◆ **What the task asks**
The answer is all of the data, repeated exactly.

◆ **Dataset entries**
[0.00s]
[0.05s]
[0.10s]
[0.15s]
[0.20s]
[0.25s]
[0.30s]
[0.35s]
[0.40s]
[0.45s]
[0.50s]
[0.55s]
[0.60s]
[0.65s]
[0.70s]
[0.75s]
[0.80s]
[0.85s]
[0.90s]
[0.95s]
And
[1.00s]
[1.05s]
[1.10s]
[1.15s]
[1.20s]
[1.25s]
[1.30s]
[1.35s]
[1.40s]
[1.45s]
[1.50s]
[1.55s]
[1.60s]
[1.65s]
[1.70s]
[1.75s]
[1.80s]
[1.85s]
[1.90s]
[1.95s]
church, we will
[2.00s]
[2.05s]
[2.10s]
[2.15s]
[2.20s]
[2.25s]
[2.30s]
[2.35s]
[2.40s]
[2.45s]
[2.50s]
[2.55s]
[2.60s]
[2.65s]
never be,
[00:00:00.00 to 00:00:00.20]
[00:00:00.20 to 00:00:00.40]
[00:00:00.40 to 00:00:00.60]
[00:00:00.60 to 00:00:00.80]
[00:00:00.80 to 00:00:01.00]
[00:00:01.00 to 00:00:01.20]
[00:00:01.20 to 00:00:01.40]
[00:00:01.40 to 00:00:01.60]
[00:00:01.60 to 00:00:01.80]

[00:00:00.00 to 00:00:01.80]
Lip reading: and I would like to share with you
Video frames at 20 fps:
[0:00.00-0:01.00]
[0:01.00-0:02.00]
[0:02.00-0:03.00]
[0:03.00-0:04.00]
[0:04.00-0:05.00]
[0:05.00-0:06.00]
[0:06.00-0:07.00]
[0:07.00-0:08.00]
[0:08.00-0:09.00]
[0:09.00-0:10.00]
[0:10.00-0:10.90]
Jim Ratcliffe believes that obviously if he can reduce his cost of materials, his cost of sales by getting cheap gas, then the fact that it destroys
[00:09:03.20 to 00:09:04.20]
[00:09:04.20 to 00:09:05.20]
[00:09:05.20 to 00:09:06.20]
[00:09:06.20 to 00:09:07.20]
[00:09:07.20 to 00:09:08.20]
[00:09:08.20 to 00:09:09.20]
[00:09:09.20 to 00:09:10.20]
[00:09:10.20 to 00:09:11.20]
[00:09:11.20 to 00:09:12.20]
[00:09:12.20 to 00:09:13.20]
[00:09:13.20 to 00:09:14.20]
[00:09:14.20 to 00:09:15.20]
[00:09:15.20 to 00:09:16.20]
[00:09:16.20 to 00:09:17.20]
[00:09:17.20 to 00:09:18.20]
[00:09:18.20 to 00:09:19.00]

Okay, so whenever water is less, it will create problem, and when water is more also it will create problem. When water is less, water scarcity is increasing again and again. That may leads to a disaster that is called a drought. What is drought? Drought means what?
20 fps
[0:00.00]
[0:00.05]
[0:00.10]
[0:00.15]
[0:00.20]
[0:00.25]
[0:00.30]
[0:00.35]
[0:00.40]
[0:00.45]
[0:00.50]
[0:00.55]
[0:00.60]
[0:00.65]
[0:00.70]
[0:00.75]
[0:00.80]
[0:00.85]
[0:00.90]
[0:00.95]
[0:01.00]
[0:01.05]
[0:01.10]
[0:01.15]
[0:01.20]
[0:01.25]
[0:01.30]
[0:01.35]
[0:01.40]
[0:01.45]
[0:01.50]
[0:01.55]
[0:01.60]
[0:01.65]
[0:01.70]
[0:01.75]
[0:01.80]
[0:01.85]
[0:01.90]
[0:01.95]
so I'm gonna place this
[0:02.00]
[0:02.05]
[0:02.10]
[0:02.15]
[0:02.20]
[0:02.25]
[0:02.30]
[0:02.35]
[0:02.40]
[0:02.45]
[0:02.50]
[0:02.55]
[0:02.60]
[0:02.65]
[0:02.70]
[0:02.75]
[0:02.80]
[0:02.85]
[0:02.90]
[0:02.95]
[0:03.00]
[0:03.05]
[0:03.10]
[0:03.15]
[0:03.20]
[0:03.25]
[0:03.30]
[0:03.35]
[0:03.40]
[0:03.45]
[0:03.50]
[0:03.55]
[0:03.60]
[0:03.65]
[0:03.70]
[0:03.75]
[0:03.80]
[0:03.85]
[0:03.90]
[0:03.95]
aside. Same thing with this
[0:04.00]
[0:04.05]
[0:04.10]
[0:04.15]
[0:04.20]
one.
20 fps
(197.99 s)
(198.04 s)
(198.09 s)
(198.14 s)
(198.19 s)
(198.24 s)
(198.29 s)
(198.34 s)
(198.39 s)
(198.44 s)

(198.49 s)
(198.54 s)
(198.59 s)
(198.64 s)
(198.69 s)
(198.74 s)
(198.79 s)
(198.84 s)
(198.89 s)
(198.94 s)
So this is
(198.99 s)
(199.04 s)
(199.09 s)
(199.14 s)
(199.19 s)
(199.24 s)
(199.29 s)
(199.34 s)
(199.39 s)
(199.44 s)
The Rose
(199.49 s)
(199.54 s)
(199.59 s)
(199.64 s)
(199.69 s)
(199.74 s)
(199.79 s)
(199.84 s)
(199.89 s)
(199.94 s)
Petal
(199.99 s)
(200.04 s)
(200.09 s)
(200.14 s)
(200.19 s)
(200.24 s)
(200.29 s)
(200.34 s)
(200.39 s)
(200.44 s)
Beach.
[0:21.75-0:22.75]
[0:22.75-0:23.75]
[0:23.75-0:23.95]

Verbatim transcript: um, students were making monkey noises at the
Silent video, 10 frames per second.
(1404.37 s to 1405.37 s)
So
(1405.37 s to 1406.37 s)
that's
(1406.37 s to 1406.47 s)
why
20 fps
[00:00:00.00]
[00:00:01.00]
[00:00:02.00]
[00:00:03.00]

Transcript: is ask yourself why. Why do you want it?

◆ **The answer**
[0.00s]
[0.05s]
[0.10s]
[0.15s]
[0.20s]
[0.25s]
[0.30s]
[0.35s]
[0.40s]
[0.45s]
[0.50s]
[0.55s]
[0.60s]
[0.65s]
[0.70s]
[0.75s]
[0.80s]
[0.85s]
[0.90s]
[0.95s]
And
[1.00s]
[1.05s]
[1.10s]
[1.15s]
[1.20s]
[1.25s]
[1.30s]
[1.35s]
[1.40s]
[1.45s]
[1.50s]
[1.55s]
[1.60s]
[1.65s]
[1.70s]
[1.75s]
[1.80s]
[1.85s]
[1.90s]
[1.95s]
church, we will
[2.00s]
[2.05s]
[2.10s]
[2.15s]
[2.20s]
[2.25s]
[2.30s]
[2.35s]
[2.40s]
[2.45s]
[2.50s]
[2.55s]
[2.60s]
[2.65s]
never be,
[00:00:00.00 to 00:00:00.20]
[00:00:00.20 to 00:00:00.40]
[00:00:00.40 to 00:00:00.60]
[00:00:00.60 to 00:00:00.80]
[00:00:00.80 to 00:00:01.00]
[00:00:01.00 to 00:00:01.20]
[00:00:01.20 to 00:00:01.40]
[00:00:01.40 to 00:00:01.60]
[00:00:01.60 to 00:00:01.80]

[00:00:00.00 to 00:00:01.80]
Lip reading: and I would like to share with you
Video frames at 20 fps:
[0:00.00-0:01.00]
[0:01.00-0:02.00]
[0:02.00-0:03.00]
[0:03.00-0:04.00]
[0:04.00-0:05.00]
[0:05.00-0:06.00]
[0:06.00-0:07.00]
[0:07.00-0:08.00]
[0:08.00-0:09.00]
[0:09.00-0:10.00]
[0:10.00-0:10.90]
Jim Ratcliffe believes that obviously if he can reduce his cost of materials, his cost of sales by getting cheap gas, then the fact that it destroys
[00:09:03.20 to 00:09:04.20]
[00:09:04.20 to 00:09:05.20]
[00:09:05.20 to 00:09:06.20]
[00:09:06.20 to 00:09:07.20]
[00:09:07.20 to 00:09:08.20]
[00:09:08.20 to 00:09:09.20]
[00:09:09.20 to 00:09:10.20]
[00:09:10.20 to 00:09:11.20]
[00:09:11.20 to 00:09:12.20]
[00:09:12.20 to 00:09:13.20]
[00:09:13.20 to 00:09:14.20]
[00:09:14.20 to 00:09:15.20]
[00:09:15.20 to 00:09:16.20]
[00:09:16.20 to 00:09:17.20]
[00:09:17.20 to 00:09:18.20]
[00:09:18.20 to 00:09:19.00]

Okay, so whenever water is less, it will create problem, and when water is more also it will create problem. When water is less, water scarcity is increasing again and again. That may leads to a disaster that is called a drought. What is drought? Drought means what?
20 fps
[0:00.00]
[0:00.05]
[0:00.10]
[0:00.15]
[0:00.20]
[0:00.25]
[0:00.30]
[0:00.35]
[0:00.40]
[0:00.45]
[0:00.50]
[0:00.55]
[0:00.60]
[0:00.65]
[0:00.70]
[0:00.75]
[0:00.80]
[0:00.85]
[0:00.90]
[0:00.95]
[0:01.00]
[0:01.05]
[0:01.10]
[0:01.15]
[0:01.20]
[0:01.25]
[0:01.30]
[0:01.35]
[0:01.40]
[0:01.45]
[0:01.50]
[0:01.55]
[0:01.60]
[0:01.65]
[0:01.70]
[0:01.75]
[0:01.80]
[0:01.85]
[0:01.90]
[0:01.95]
so I'm gonna place this
[0:02.00]
[0:02.05]
[0:02.10]
[0:02.15]
[0:02.20]
[0:02.25]
[0:02.30]
[0:02.35]
[0:02.40]
[0:02.45]
[0:02.50]
[0:02.55]
[0:02.60]
[0:02.65]
[0:02.70]
[0:02.75]
[0:02.80]
[0:02.85]
[0:02.90]
[0:02.95]
[0:03.00]
[0:03.05]
[0:03.10]
[0:03.15]
[0:03.20]
[0:03.25]
[0:03.30]
[0:03.35]
[0:03.40]
[0:03.45]
[0:03.50]
[0:03.55]
[0:03.60]
[0:03.65]
[0:03.70]
[0:03.75]
[0:03.80]
[0:03.85]
[0:03.90]
[0:03.95]
aside. Same thing with this
[0:04.00]
[0:04.05]
[0:04.10]
[0:04.15]
[0:04.20]
one.
20 fps
(197.99 s)
(198.04 s)
(198.09 s)
(198.14 s)
(198.19 s)
(198.24 s)
(198.29 s)
(198.34 s)
(198.39 s)
(198.44 s)

(198.49 s)
(198.54 s)
(198.59 s)
(198.64 s)
(198.69 s)
(198.74 s)
(198.79 s)
(198.84 s)
(198.89 s)
(198.94 s)
So this is
(198.99 s)
(199.04 s)
(199.09 s)
(199.14 s)
(199.19 s)
(199.24 s)
(199.29 s)
(199.34 s)
(199.39 s)
(199.44 s)
The Rose
(199.49 s)
(199.54 s)
(199.59 s)
(199.64 s)
(199.69 s)
(199.74 s)
(199.79 s)
(199.84 s)
(199.89 s)
(199.94 s)
Petal
(199.99 s)
(200.04 s)
(200.09 s)
(200.14 s)
(200.19 s)
(200.24 s)
(200.29 s)
(200.34 s)
(200.39 s)
(200.44 s)
Beach.
[0:21.75-0:22.75]
[0:22.75-0:23.75]
[0:23.75-0:23.95]

Verbatim transcript: um, students were making monkey noises at the
Silent video, 10 frames per second.
(1404.37 s to 1405.37 s)
So
(1405.37 s to 1406.37 s)
that's
(1406.37 s to 1406.47 s)
why
20 fps
[00:00:00.00]
[00:00:01.00]
[00:00:02.00]
[00:00:03.00]

Transcript: is ask yourself why. Why do you want it?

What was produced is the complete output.